Deterministic vs. LLM-Controlled Orchestration for COBOL-to-Python Modernization

2026-05-11Software Engineering

Software EngineeringMultiagent Systems
AI summary

The authors studied two ways of updating old COBOL programs to Python using AI models. One way lets the AI fully control the steps (agentic orchestration), while the other uses a fixed process (deterministic orchestration). They found that the fixed process is just as accurate, more reliable, and much cheaper to run. This means sticking to a strict plan can be better than letting the AI decide everything in tasks with clear checks. Their work helps understand how to make software modernization more stable and cost-effective.
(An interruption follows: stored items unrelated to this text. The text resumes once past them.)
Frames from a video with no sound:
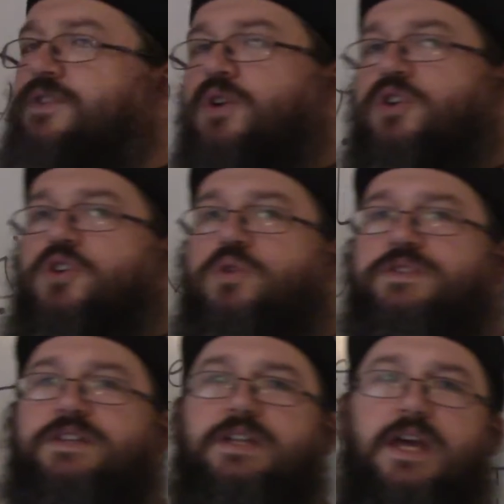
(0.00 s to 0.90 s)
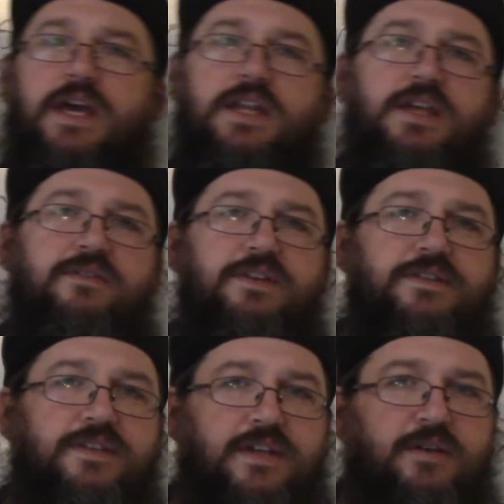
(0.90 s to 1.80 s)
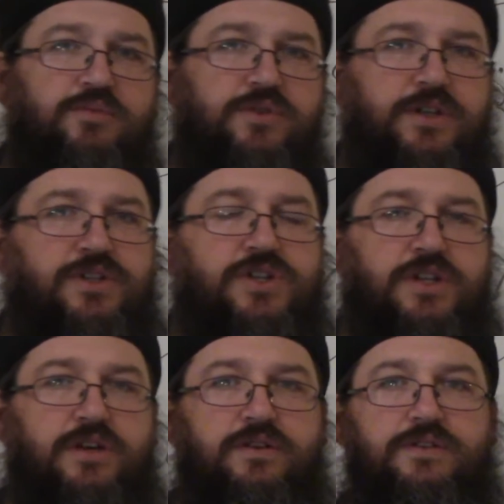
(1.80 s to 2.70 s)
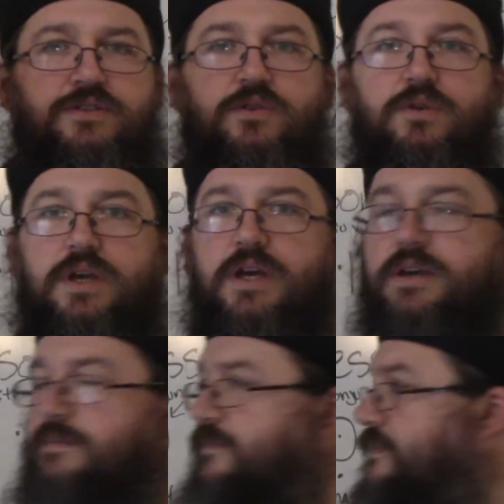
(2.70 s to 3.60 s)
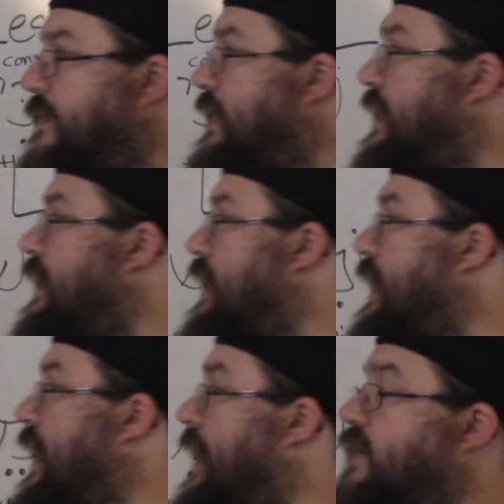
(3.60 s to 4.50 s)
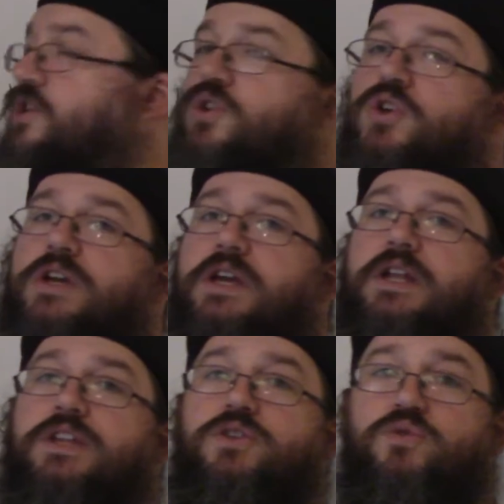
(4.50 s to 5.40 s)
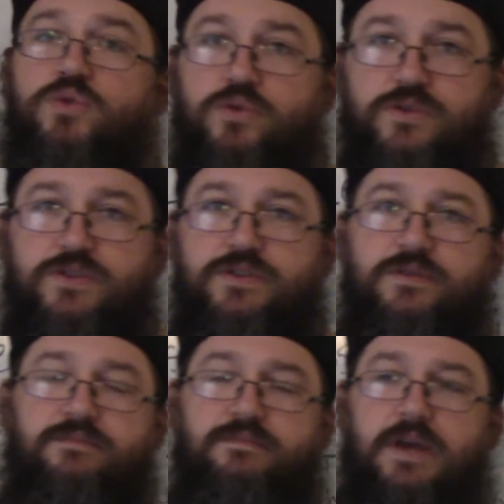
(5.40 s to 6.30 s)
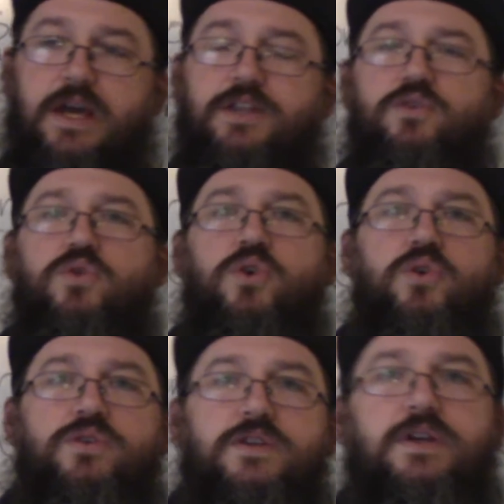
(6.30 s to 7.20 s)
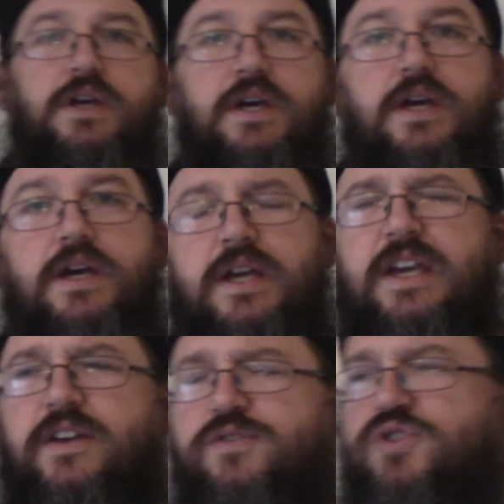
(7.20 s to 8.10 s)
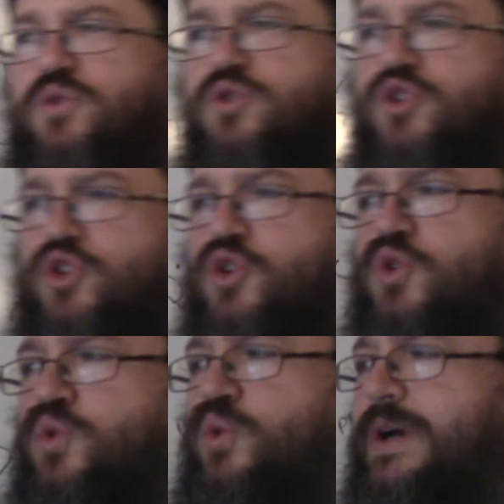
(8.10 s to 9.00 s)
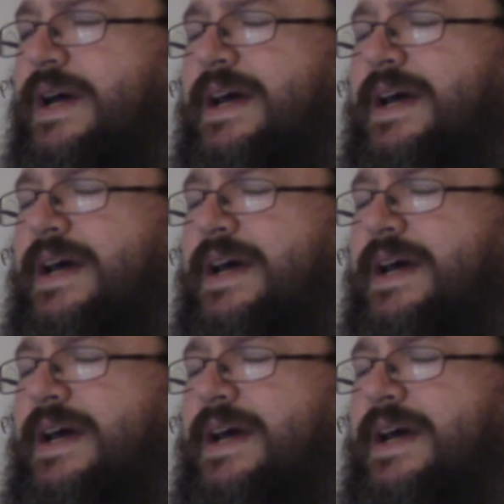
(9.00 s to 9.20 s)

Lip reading: you're using any of these Hebrew dictionaries, okay, and you're looking at the roots, And the root gives you two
COBOLPythonLarge Language ModelsSoftware ModernizationExecution OrchestrationDeterministic ExecutionAgentic WorkflowsFunctional CorrectnessRobustnessToken Consumption
Authors
Naing Oo Lwin, Rajesh Kumar
Abstract
Modernizing legacy COBOL systems remains difficult due to scarce expertise, large and long-lived codebases, and strict correctness requirements. Recent large language model (LLM)-based modernization systems increasingly rely on agentic workflows in which the model controls multi-step tool execution. However, it remains unclear whether delegating execution control to the LLM improves correctness, robustness, or efficiency in structured software engineering workflows. We present a controlled empirical study of deterministic and LLM-controlled orchestration for COBOL-to-Python modernization. Using a unified experimental framework, we hold the language models, prompts, tools, configurations, and source programs constant while varying only the execution control strategy. This isolates orchestration as the sole experimental variable. We evaluate both approaches using functional correctness, robustness across repeated stochastic runs, and computational efficiency. Across multiple models, deterministic orchestration achieves comparable computational accuracy to LLM-controlled orchestration while improving worst-case robustness and reducing performance variability across runs. Deterministic execution also reduces token consumption by up to 3.5x, leading to substantially lower operational cost. These results suggest that, in structured modernization workflows with explicit validation stages, fixed execution policies provide more stable and cost-efficient behavior than fully agentic orchestration without reducing translation quality.